The --no-build-isolation flag is required so that pip uses the MPI, PETSc, and compiler toolchain already present in the conda environment rather than fetching a fresh isolated build environment.

Pre- and post-processing environment (goSPL-examples)#

To run goSPL together with its pre- and post-processing workflows — the notebooks in the goSPL-examples repository — you need a fuller environment than the runtime stack above.

The next step consists in downloading the conda environment for goSPL. A conda environment is like a virtualenv that allows you to install a specific flavour of Python and a set of libraries. For the latest version (master branch) of goSPL, this is done by downloading the environment.yml file from the goSPL-examples repository. To do this you can use curl:

curl https://raw.githubusercontent.com/Geodels/goSPL-examples/master/environment.yml --output environment.yml

or the wget command:

wget https://raw.githubusercontent.com/Geodels/goSPL-examples/master/environment.yml

This will save the file locally under the same name as it was on GitHub: environment.yml.

Alternatively, you can get it from your preferred web browser by clicking on the following link: environment.yml and saving it under the name environment.yml.

While goSPL itself is available from the geodels conda channel (see Quick install from the geodels conda channel above), the examples additionally rely on pre- and post-processing libraries — some only available via pip — so the example environment is built from this environment file rather than installed as a single conda package. The use of the environment file provides an easy installation approach.

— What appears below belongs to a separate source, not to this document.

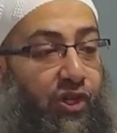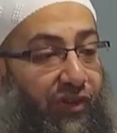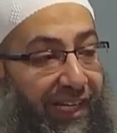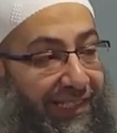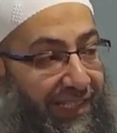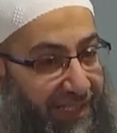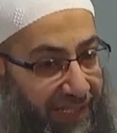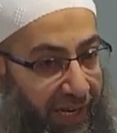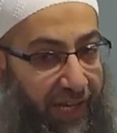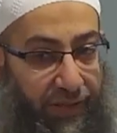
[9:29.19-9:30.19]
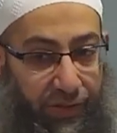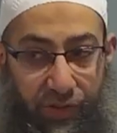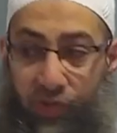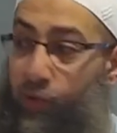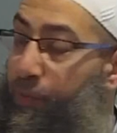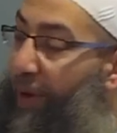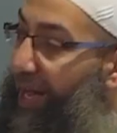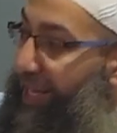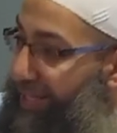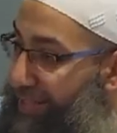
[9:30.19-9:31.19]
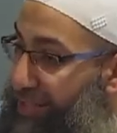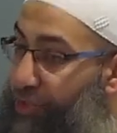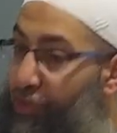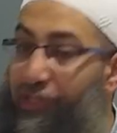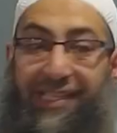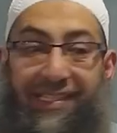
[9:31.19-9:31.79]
greatest scholars who pioneered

Once the environment.yml file has been downloaded on your system, the following directives provide a step-by-step guide to create a local conda environment for goSPL. Navigate to the directory containing the environment.yml file and run the following command from a terminal window:

conda env create -f environment.yml

This will create an environment with the dependencies and packages required to run goSPL-examples.

To put yourself inside this environment run:

conda activate gospl-smoke

To install other packages, jupyter for example:

conda install jupyter

After your environment has been activated, you can use either VS Code or JupyterLab to run those examples on your local computer.